Yöneticilerimizin de söylediği gibi “Türkiye’de bir değil, birden çok fazla örgüt var”…
Bu örgütler hücreler-kamplar kurup eğitim alıyor, yüzlerce kilo patlayıcıyı rahatça sınırlardan geçiriyor, bomba üretip patlatıyor.
Yakalandıkları zaman da çoğu kısa süre sonra serbest kalıyor.
Binlerce kaçak!!
Çeçen uyruklu teröristlerden birinin IŞİD Türkiye sorumlularından olduğu ve “Suriye’den İstanbul’a kaçak geldiği” anlaşılmış.
Dün de Suriye sınırından 25 Haziran’da kaçak olarak Türkiye’ye geçmeye çalışan “Suriye uyruklu 2 canlı bomba”nın güvenlik güçlerince vurulduğu haberi medyada yer aldı.
Ankara ve Adana’da eylem yapmayı planlayan canlı bombalardan biri 21 Haziran’da Suriye’nin başkenti Şam’dan Kamışlı’ya uçakla gelmiş.
Haberleri birleştirince, Havaalanı saldırısını yapanların bombaları da Fatih’te kiraladıkları bir dairede hazırladığını öğrenince, Suriyeli, Çeçen, Özbek ya da bir başka kökenden canlı bombaların şans eseri güvenlik güçlerine yakalanmadıkları takdirde ülkemizde ne kadar rahat dolaştıkları ve eylem planladıkları görülüyor.
Neden diğer ülkelere bu kadar rahat girip barınamadıkları, kamplar, hücreler kuramadıkları önemle tartışılmalıdır.
Neden Türkiye?
Daha önce de sorduğum soru tekrar gündeme geliyor.
Suriye’de IŞİD’e operasyon yapan koalisyon güçlerinin başında ve içinde birçok ülke var. Oysa bu ülkelerde Türkiye’ye kıyasla çok daha az IŞİD eylemi oldu.

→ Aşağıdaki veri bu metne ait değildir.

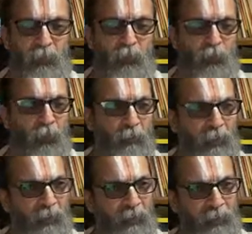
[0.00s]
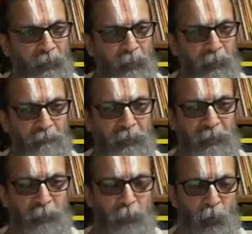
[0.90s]
So our culture,
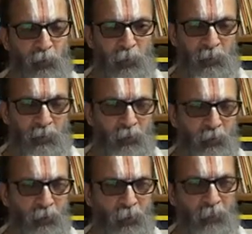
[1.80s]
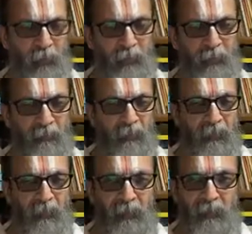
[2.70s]
I spoke about culture shock earlier,
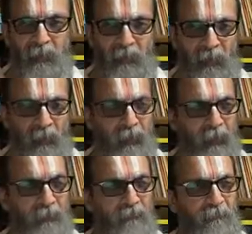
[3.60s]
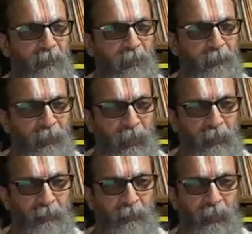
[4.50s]
the culture, the
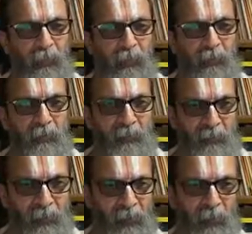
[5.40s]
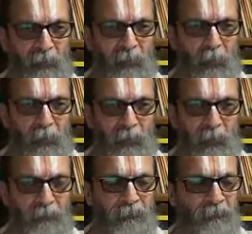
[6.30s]
philosophy, the tradition of
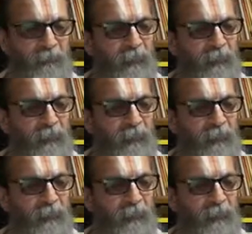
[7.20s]
Hinduism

Peki neden Türkiye ilk hedef?
Havalimanı eylemini yapan teröristlerin Rakka bağlantılı olabileceği, Menbic’ten talimat almış olabileceği üzerinde duruluyormuş. Enteresan olan şu ki; Menbic ve Rakka son haftalarda ABD-Rusya-Esad’ın PYD’ye verdiği destekle alınmaya çalışılan iki stratejik kenttir… Rakka ayrıca petrol bölgesidir.
ABD Dışişleri Bakan Yardımcısı Blinken kısa süre önce “Menbic’te Türkiye ile beraber çalışıyoruz. Bu çok önemli bir operasyon. DAEŞ’in elindeki Türkiye-Suriye sınırındaki bölgeyi almamız lazım” demişti.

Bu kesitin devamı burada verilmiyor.